WORK TO BE COMPLETED: Could you transcribe every entry below exactly, leaving out the pictures?

##### DATA SHOWN

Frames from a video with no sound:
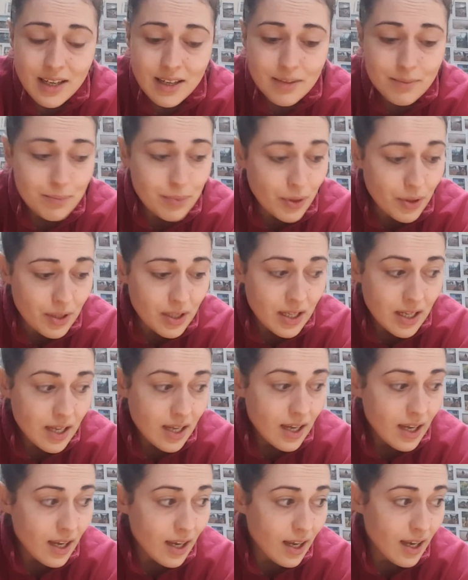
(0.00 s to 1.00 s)
But
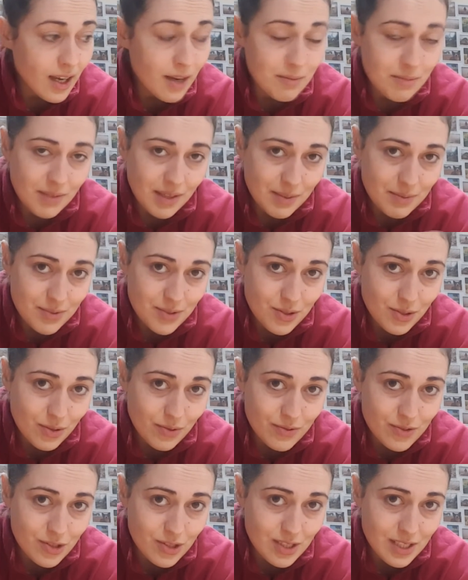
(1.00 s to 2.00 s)
I'm sort of
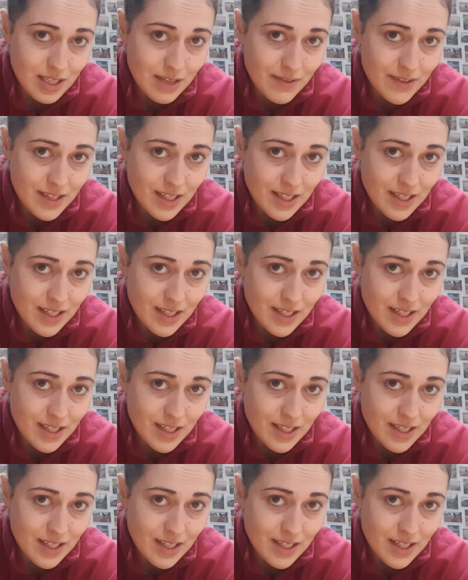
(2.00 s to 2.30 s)
just leaving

##########

RESULT FOR THIS EXERCISE:
Frames from a video with no sound:
(0.00 s to 1.00 s)
But
(1.00 s to 2.00 s)
I'm sort of
(2.00 s to 2.30 s)
just leaving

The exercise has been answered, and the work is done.